ARTIST MUNNINGS MADE CHRISTMAS CRACKERS

“In Victorian days, people had the luxury of time to produce beautifully printed crackers and boxes. The mottos inside would have been poetic and romantic. Because there was nothing like radio or television for entertainment, much more would have been made of the crackers during the Christmas meal. A family would probably spend a long time poring over the crackers and comparing their contents,” he adds.

Decoration for cracker boxes was a serious business. Even the great Munnings started his working life producing designs for Caley’s, another important maker. “Proofs still exist of Munnings’s work with comments from him such as ‘Not my colours’ or ‘Not my layout,'” reveals Kimpton. “The crackers and boxes were beautifully decorated along various themes. Not only are they fantastic works of art, they’re also a chronicle of social history.”

The Royal Family, suffragettes, the Scout movement and the Thirties’ obsession with a Channel tunnel are just a few of the hot topics that found themselves on crackers. The festive bangers also helped with the war effort. Patriotic and militaristic decoration such as an English Tommy with a German eagle on a lead poured scorn on the enemy and boosted morale. During the Second World War the government even used cracker snaps to imitate gunfire for some fairly rudimentary troop training. This meant that cracker production was banned during the war.

According to Peter Kimpton, the period from the 1890s up to the end of the First World War was the heyday of the cracker, and then from 1953 one city was at the very centre of this flourishing festive industry: Norwich.

“Norwich was the cracker-making capital of the world,” he explains. “Several major factories, including Tom Smith’s and Caley’s, were based there. I worked for Tom Smith’s between 1986 and 1992 and even then we were making more than 50 million crackers a year.”

Today Tom Smith holds the Royal Warrant for Christmas cracker making

The history of Christmas crackers. The festive table is incomplete without a Christmas cracker.

The festive table is incomplete without a Christmas cracker.

POSH CRACKERS GO WITH A BANG

One way of ensuring there’s something more inspiring than a comedy moustache in your cracker is to make or customise your own, something the Royal Family is said to favour. The disparity of cracker contents is one of the wonders of the festive season but, just like the awful jokes and the paper hats that always tear or fall off, ridiculous and sometimes useless prizes are half the fun and have become a Christmas tradition in their own right.

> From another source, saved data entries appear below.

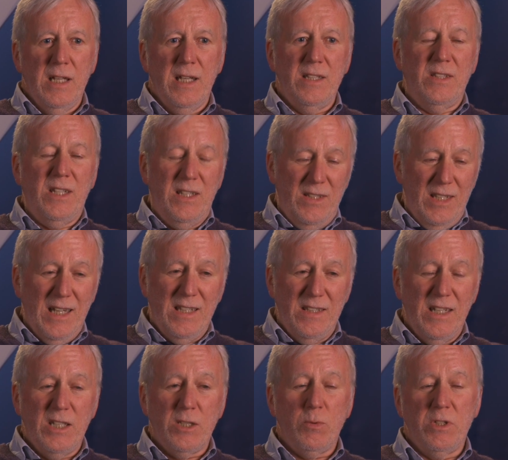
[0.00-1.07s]
And
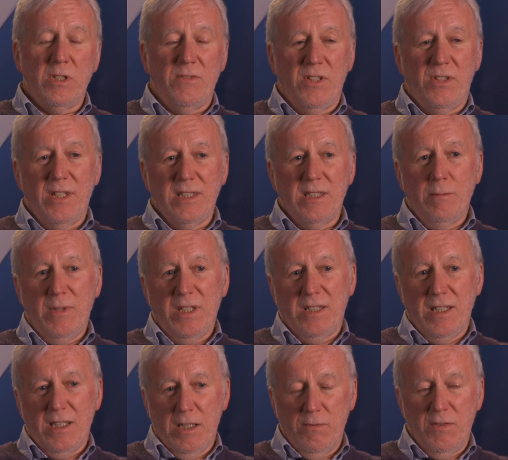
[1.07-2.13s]
that's one of the things that
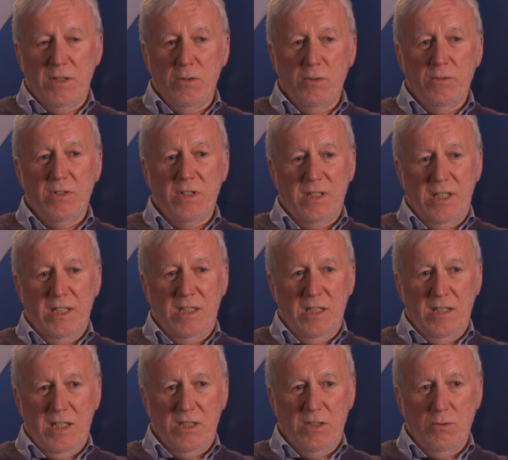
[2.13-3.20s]
makes it difficult for an
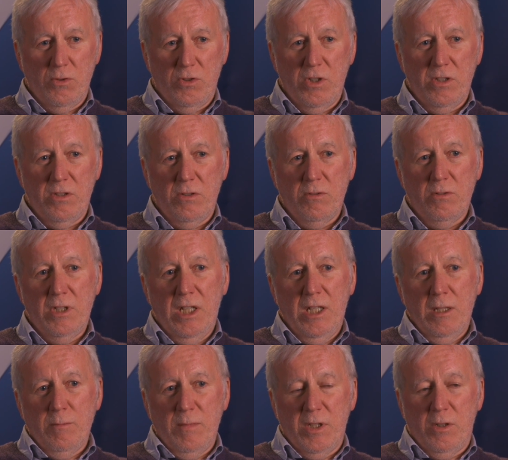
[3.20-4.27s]
international journal,
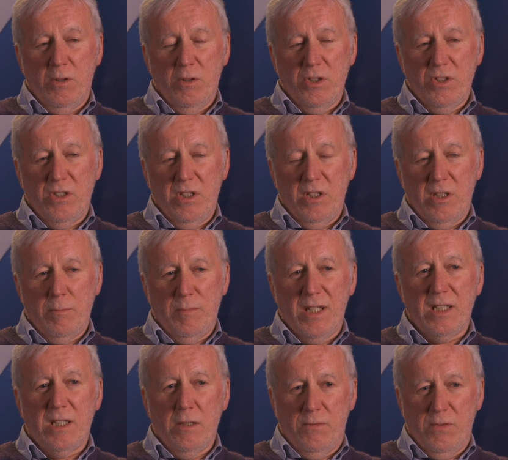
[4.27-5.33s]
because there are
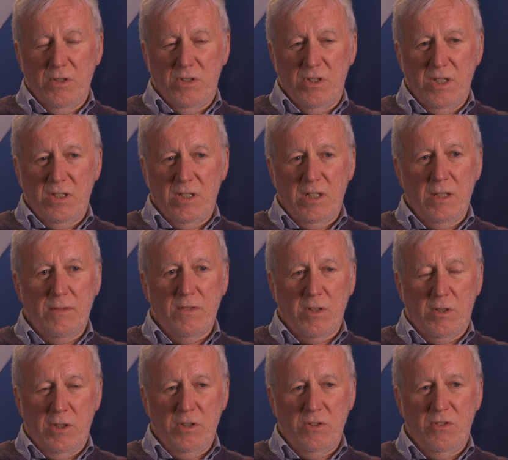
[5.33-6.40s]
big differences in different
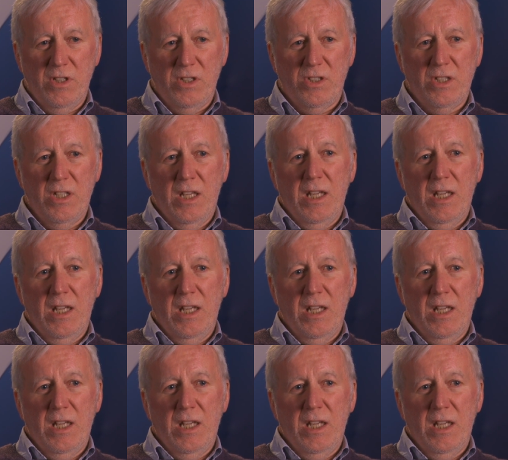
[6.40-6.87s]
countries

“The pointless plastic shapes that nobody could possibly want – except for small children who might choke on them – are always a source of amusement and bewilderment. Who designs them and what on earth could anybody want a plastic monkey for?” says Billie Baker from party planner Portfolio Events. “Mind you, I think most of us secretly like the mini sewing kits, padlocks and that sort of thing, they always come in handy.

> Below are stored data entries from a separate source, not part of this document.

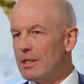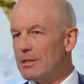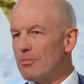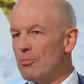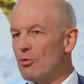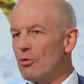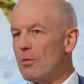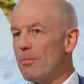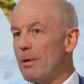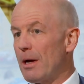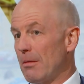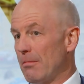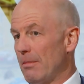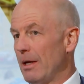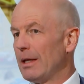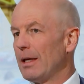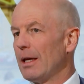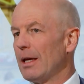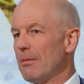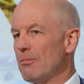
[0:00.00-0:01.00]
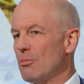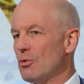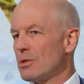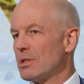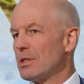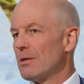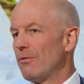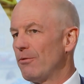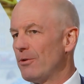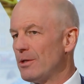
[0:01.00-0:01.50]
It's more about making it
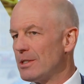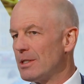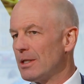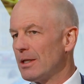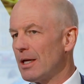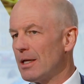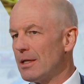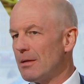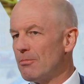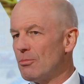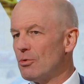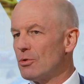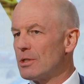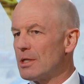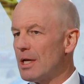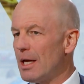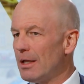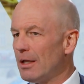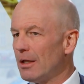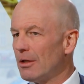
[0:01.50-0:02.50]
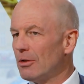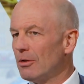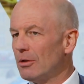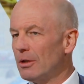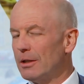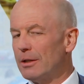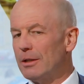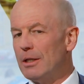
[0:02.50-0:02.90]
more sophisticated, more technical.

“No matter how badly made they are or how laughable the contents, crackers are at the heart of a good Christmas party,” she continues. “They’re a great ice-breaker: if you’re sat next to someone you don’t know comparing prizes and groaning at the gags is a good way to get the conversation flowing. Crackers are also wonderful levellers as it is absolutely impossible to look good in the silly hats.”